* _Work instruction_:
Where a picture occurs in the data, omit it, and copy all remaining data exactly.

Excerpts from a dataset
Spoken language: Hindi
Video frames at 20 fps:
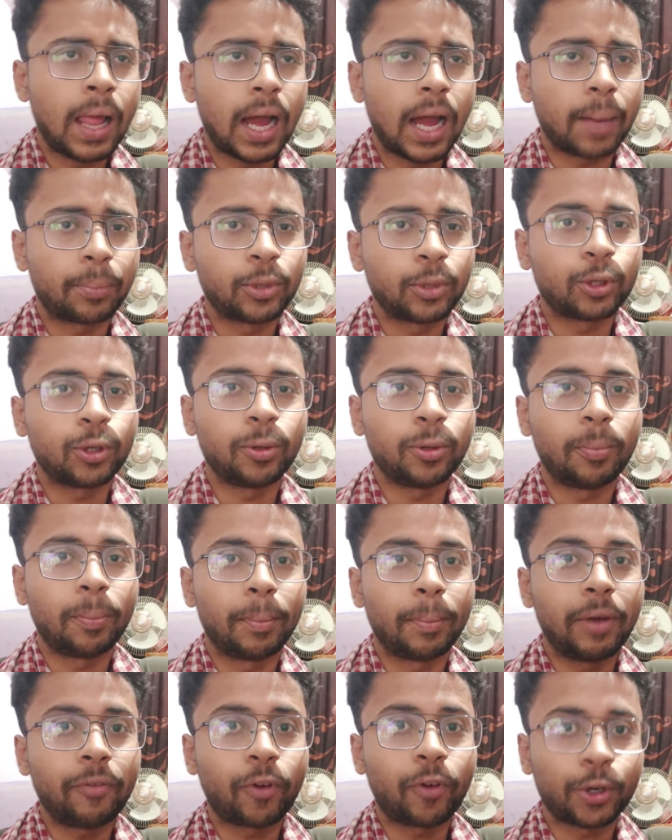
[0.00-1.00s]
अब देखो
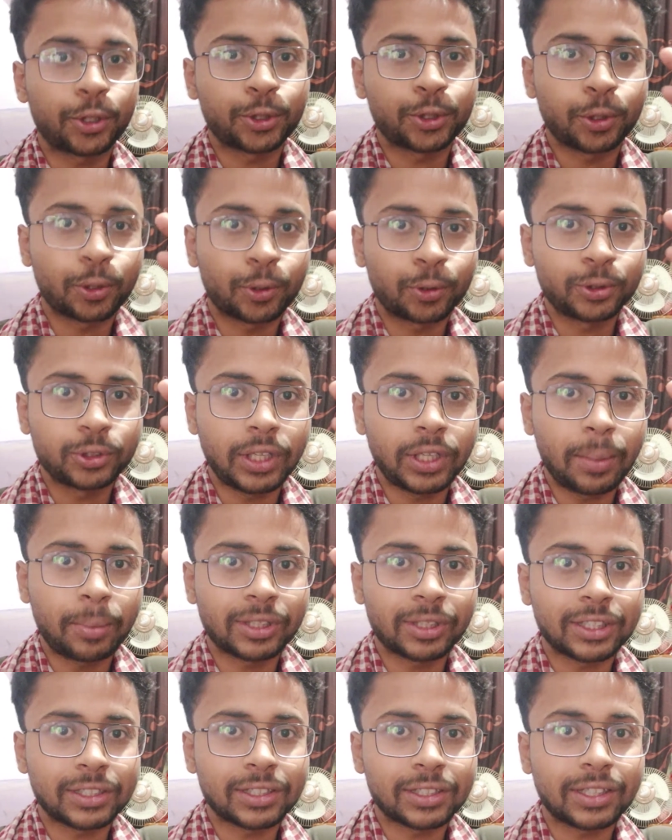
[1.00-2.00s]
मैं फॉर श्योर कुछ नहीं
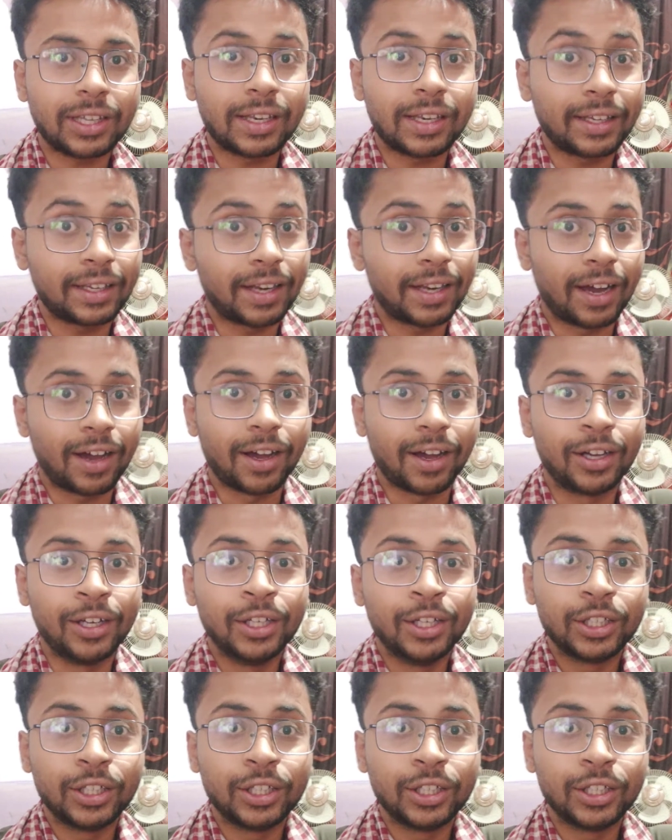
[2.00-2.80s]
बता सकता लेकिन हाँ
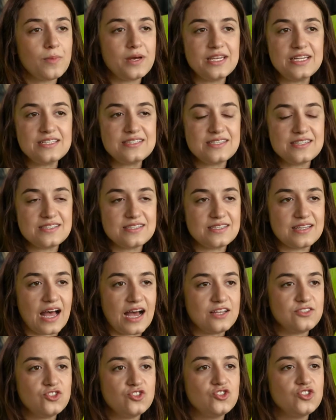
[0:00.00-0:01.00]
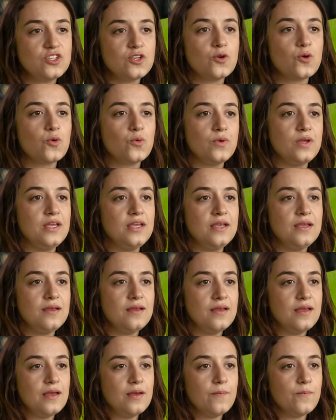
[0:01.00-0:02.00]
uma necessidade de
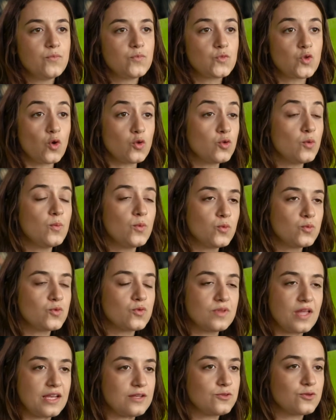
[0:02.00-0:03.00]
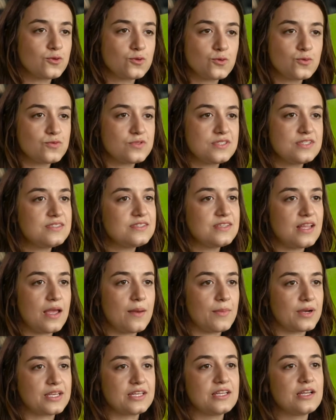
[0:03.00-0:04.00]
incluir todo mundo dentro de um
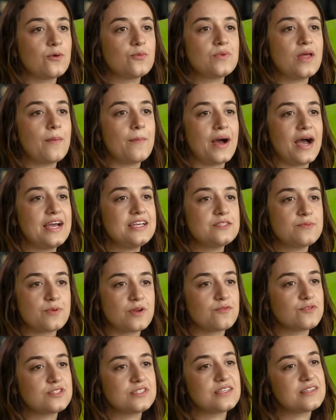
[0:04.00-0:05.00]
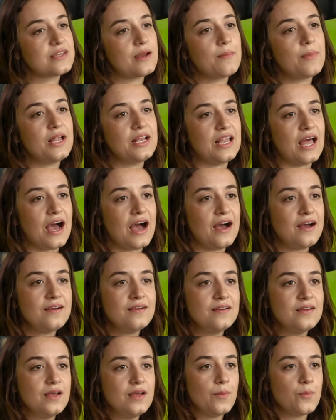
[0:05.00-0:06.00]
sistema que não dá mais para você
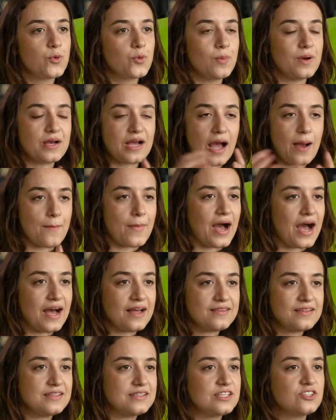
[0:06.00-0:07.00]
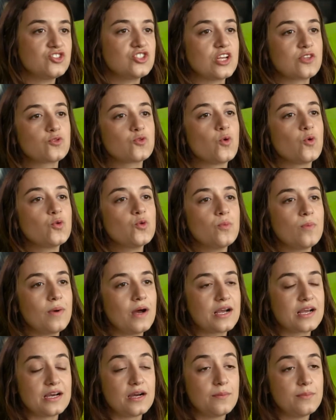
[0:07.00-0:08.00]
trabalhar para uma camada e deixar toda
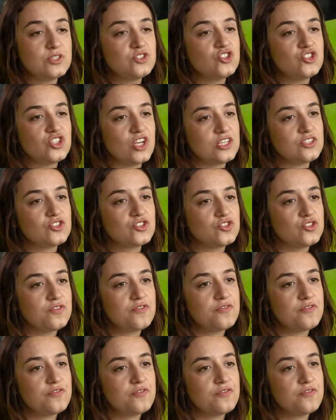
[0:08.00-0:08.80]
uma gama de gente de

* _Problem solution_:
Spoken language: Hindi
Video frames at 20 fps:
[0.00-1.00s]
अब देखो
[1.00-2.00s]
मैं फॉर श्योर कुछ नहीं
[2.00-2.80s]
बता सकता लेकिन हाँ
[0:00.00-0:01.00]
[0:01.00-0:02.00]
uma necessidade de
[0:02.00-0:03.00]
[0:03.00-0:04.00]
incluir todo mundo dentro de um
[0:04.00-0:05.00]
[0:05.00-0:06.00]
sistema que não dá mais para você
[0:06.00-0:07.00]
[0:07.00-0:08.00]
trabalhar para uma camada e deixar toda
[0:08.00-0:08.80]
uma gama de gente de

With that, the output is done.